A Gigantic Breakthrough in Stem Cell Research

Nov 20th, 2007 | By | Category: Embryonic Stem Cell Research

human-ips-ssea4.jpg

(Image from Takahashi et al., Induction of Pluripotent Cell form Adult Human Fibroblasts by Defined Factors, Cell (2007), doi:10.1016/j.cell.2007.11.019)

Ok. Now I believe.

Two groups working independently–Dr. Yamanaka’s lab in Japan and Dr. Thomson’s Lab in Wisconsin–have converted human cells into embryonic stem cell-like cells. This tremendous accomplishment is on par with the initial creation of human embryonic stem cells about ten years ago, the completion of the human genome project and development of gene knockdown technology.

With this trick, skin cells can be converted into embryonic stem cell-like cells that can become any cell type in the body, including difficult to acquire human heart and brain cells.

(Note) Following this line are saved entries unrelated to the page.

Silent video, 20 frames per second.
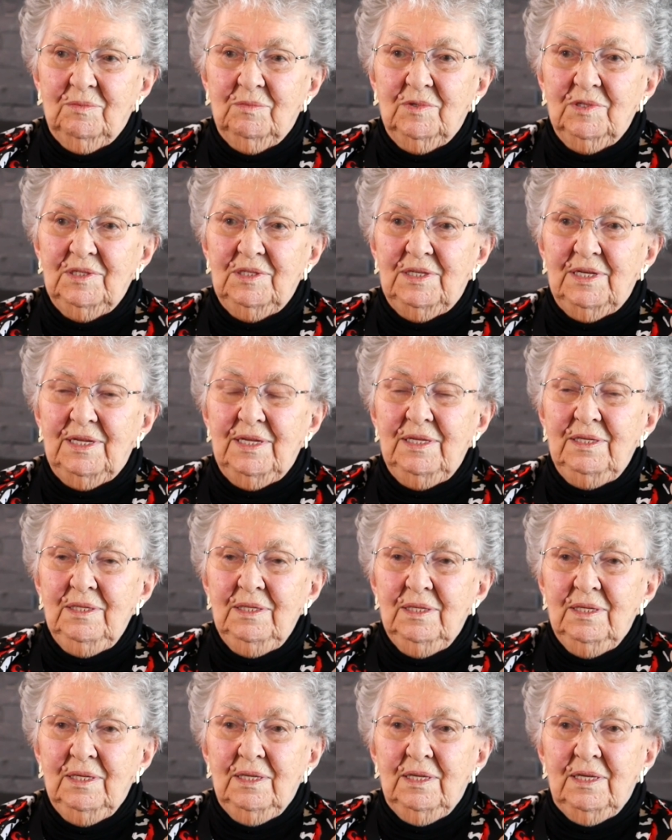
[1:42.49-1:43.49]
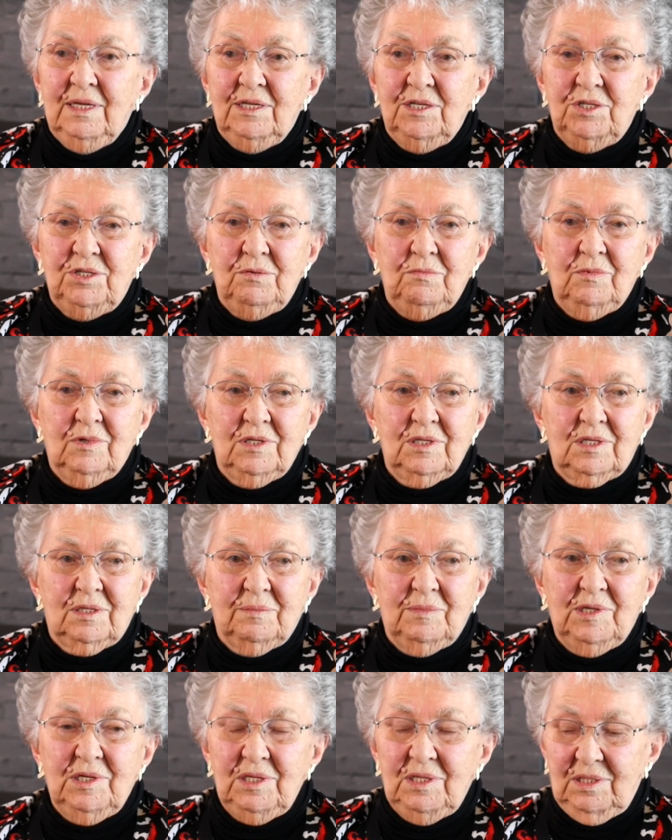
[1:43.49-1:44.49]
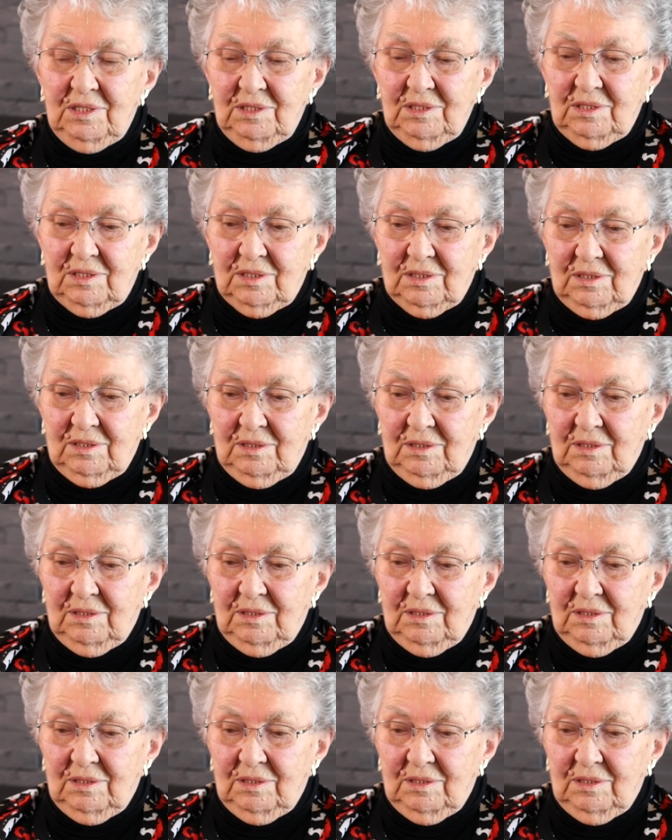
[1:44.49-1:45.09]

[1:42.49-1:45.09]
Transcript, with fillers: one day and she wanted some onions.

I’ve written about this technique rather skeptically in the past. All of the previous work was with mouse cells. Now with two groups independently showing it works also with human cells, I’m pretty convinced. Yes, these two papers are pretty sloppy. The Thompson one reads like it was written over the weekend and the Yamanaka paper has a few glaring flaws. Still, the evidence has tipped in this case.


Embryonic stem cells–created from a few hundred cells in a very early human embryo–have the ability to become any cell type in the body, including heart and brain cells. Adult cells, like those found in your skin, are restricted to doing only a few things at a time.

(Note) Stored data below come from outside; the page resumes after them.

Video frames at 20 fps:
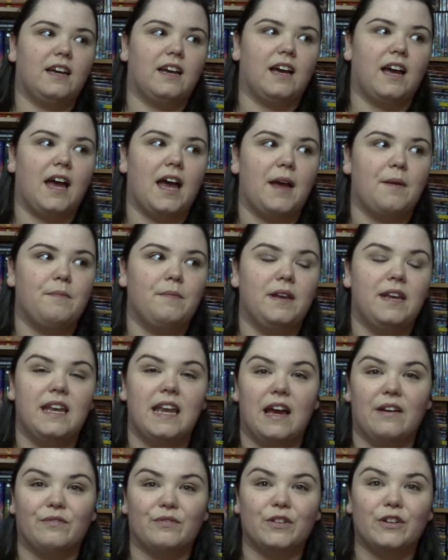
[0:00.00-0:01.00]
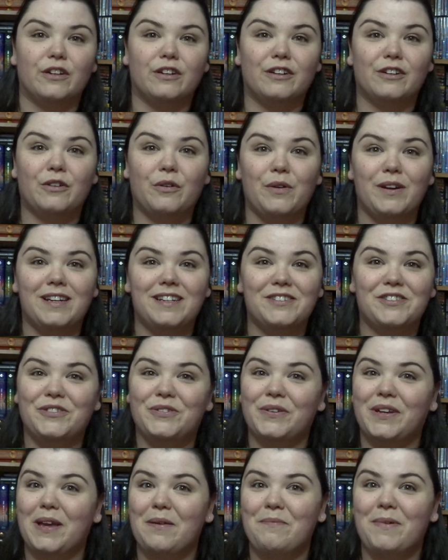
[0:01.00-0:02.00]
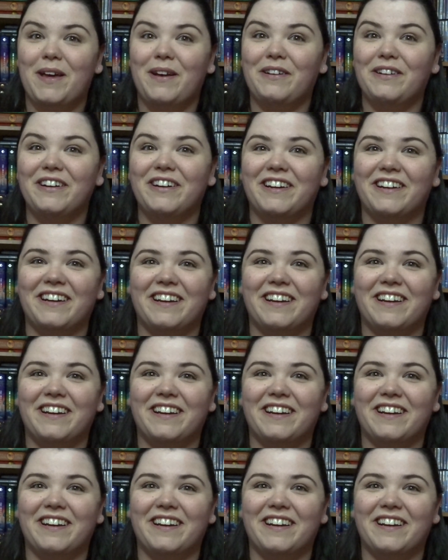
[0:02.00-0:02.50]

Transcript: I'm never going to get better.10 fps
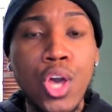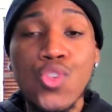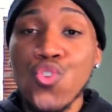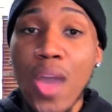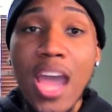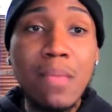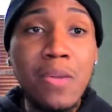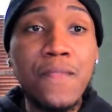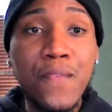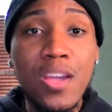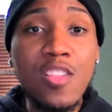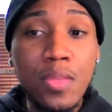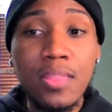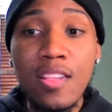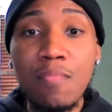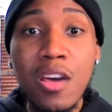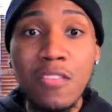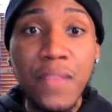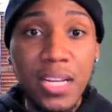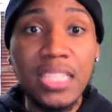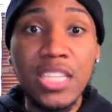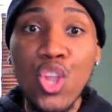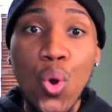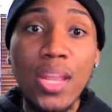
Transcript: trying to be friends with these motherfuckers, knowing that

After adding four genes–Oct4, SOX2, cMyc, and Klf4 according to Yakanama; Oct4, SOX2, NANOG and LIN28 per Thompson–to differentiated cells and growing the cells in careful culture conditions, some of the cells in the culture become quite like embryonic stem cells. Both groups went on to show these “Induced pluripotent cells” (iPS cells) can be turned into useful cell types just like embryonic stem cells. For example, the iPS cells were efficiently turned into beating human heart cells–all in a dish.

The technique still isn’t perfect. The four genes are still being added with retroviruses that permanently change the cell’s genetic material. Additionally, the proper differentiation of the cells requires these added genes to be silenced by a process that is still not entirely understood. Finally, at least one of the genes, Oct4, is cancer-causing. Therefore, this new technique is more useful for the lab than the clinic. None of these problems are unsolvable.

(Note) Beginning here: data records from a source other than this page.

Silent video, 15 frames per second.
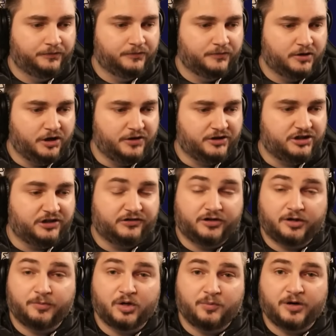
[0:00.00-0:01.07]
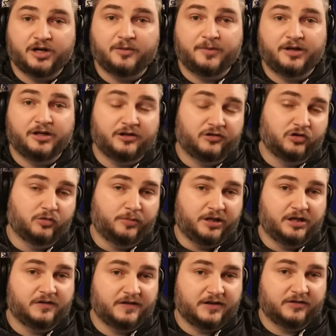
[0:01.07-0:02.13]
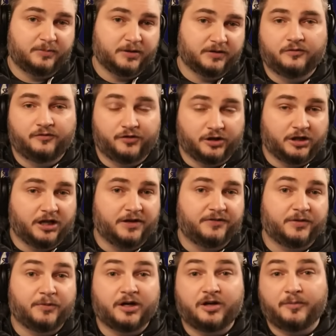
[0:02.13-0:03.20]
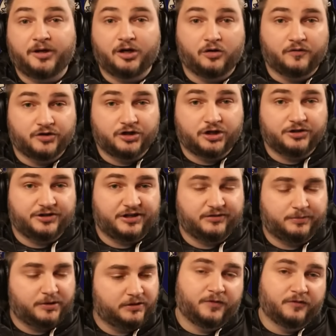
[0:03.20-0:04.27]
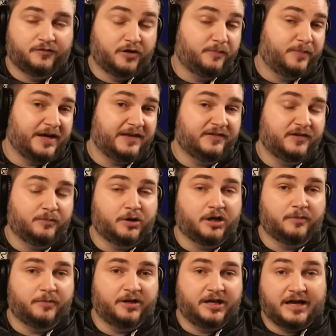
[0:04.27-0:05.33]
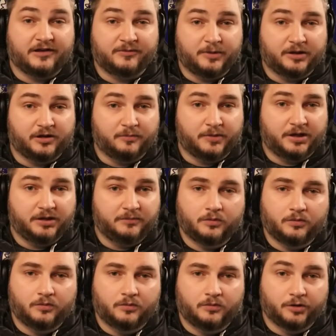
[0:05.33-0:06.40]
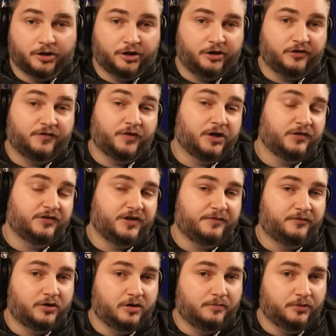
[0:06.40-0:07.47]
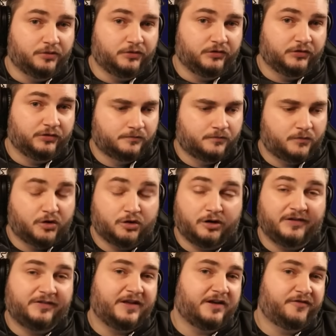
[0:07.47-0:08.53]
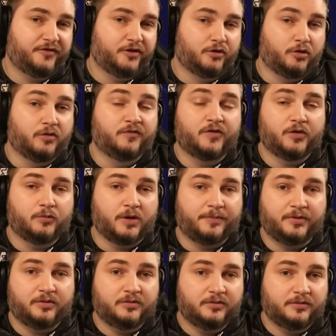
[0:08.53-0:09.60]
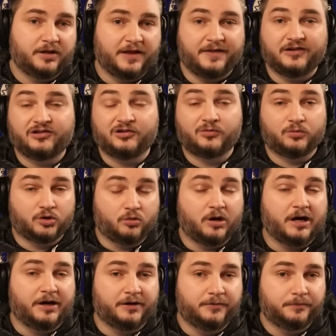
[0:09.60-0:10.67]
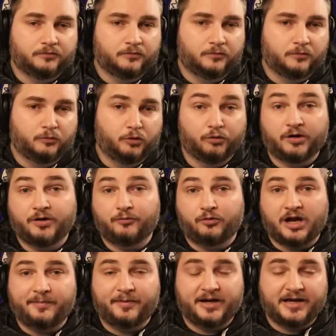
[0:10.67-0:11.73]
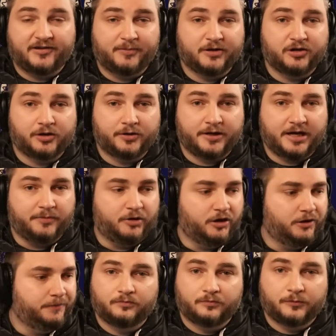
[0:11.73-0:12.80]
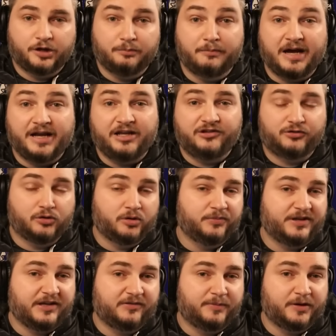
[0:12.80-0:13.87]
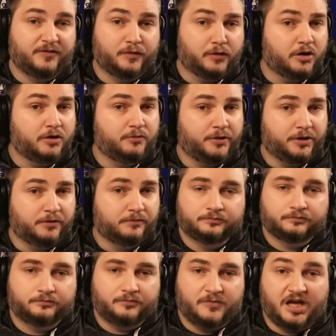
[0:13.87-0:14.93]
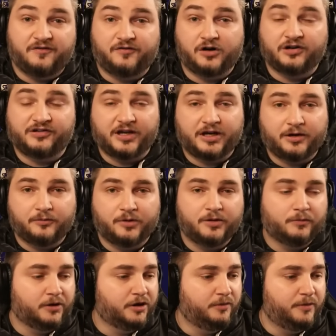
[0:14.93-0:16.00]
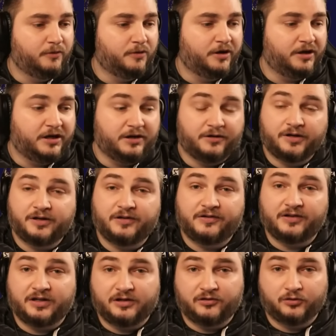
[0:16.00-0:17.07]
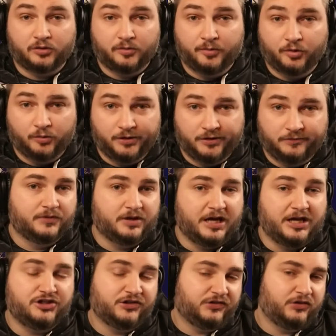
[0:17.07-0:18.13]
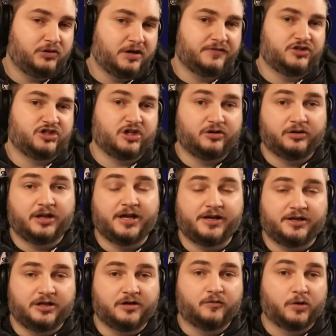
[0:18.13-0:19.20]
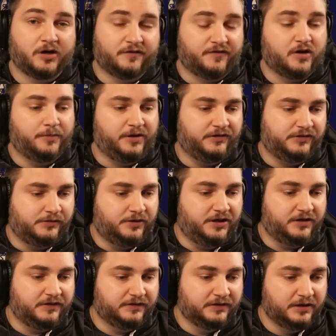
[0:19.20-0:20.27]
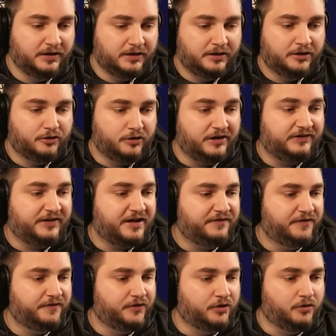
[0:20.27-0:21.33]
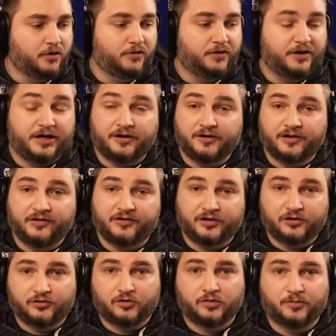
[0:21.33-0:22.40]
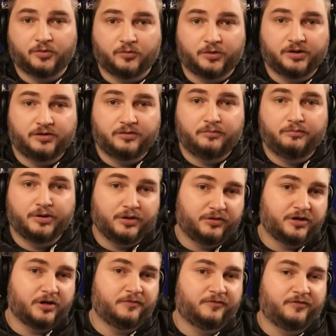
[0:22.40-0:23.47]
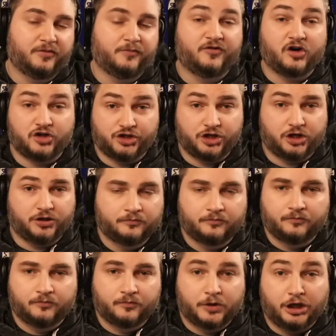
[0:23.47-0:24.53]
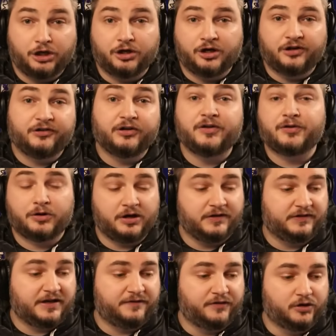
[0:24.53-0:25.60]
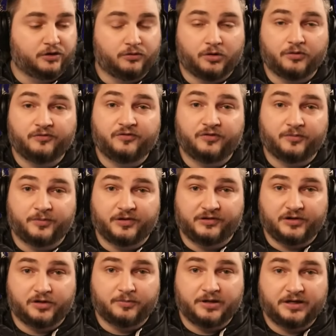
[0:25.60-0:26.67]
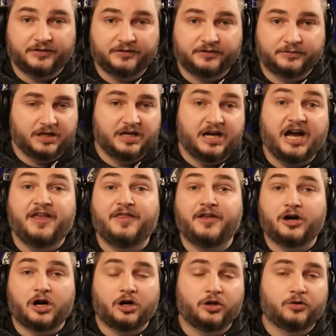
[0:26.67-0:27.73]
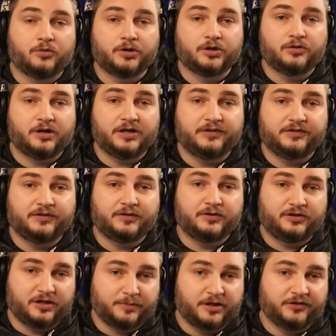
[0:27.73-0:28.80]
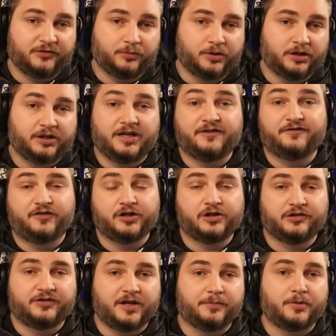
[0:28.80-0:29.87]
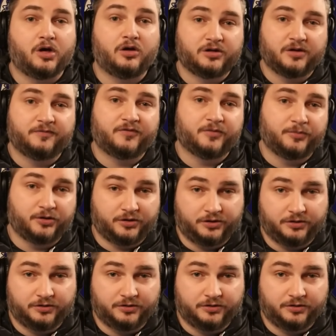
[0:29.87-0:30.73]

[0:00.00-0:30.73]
On the chest armor, I'm recommending Disobedience Aspect. For the gloves, I'm recommending Overcharged Aspect. For the pants, I'm recommending Aspect of Might. We're going to use Flickerstep for our boots. Great Staff of the Crone for the weapon, and this is required. We'll run Rapid Aspect on our amulet. Mighty Storms Aspect for our ring. And for our second ring, we're going to be running Airidah's Inexorable Will. And just so you have a general idea of where to farm these uniques, Great Staff of the Crone and Airidah's Inexorable Will both come from Varshan. You can also get the Great Staff of the Crone from the Zir boss. And then Harlequin Crest, Tybalt's Will, and Flickerstep all come from Duriel.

Why are these iPS cells so exciting?

The ability to make patient- or disease-specific stem cells should give a boost our unraveling of how complex combinations of genes cause illness or change responses to medications–particularly in combination with the human genome project and the ability to selectively shut off genes in cultured cells through RNA interference.

Let’s say you have two patients, one who responds to a cardiac drug and another who doesn’t. If you want to figure out why, you could now pluck some skin cells from each patient, and create iPS cells from each. In turn, iPS cells can be differentiated into heart cells (or blood vessel cells, or neurons, or liver cells and so on.) The heart cells can then be tested with the drug in a dish. Genetic differences between the two sets of heart cells–both in what genes each patient has, as well as which are on in their heart cells–can be determined and compared to the reference human genome sequence. The likely candidate genes can be turned off to figure out which ones are required.

Right now, iPS cells would be too dangerous to treat patients. Still, with a few relatively straightforward improvements, iPS cells could easily be a new cell source for treatments.Thus far, the techniques developed for embryonic stem cells–how to turn them into brain or heart cells–seem to work for iPS cells. That’s fantastic news. New heart cells made from iPS cells–all from a skin stem cell plucked from the patient–could replace the billion or so lost in a heart attack, for example.

The clinical medicine stuff is pure speculation. The impact on modern molecular biology of this technique–if it hold true; please hold true–is hard to understate. I’m excited. You should be too.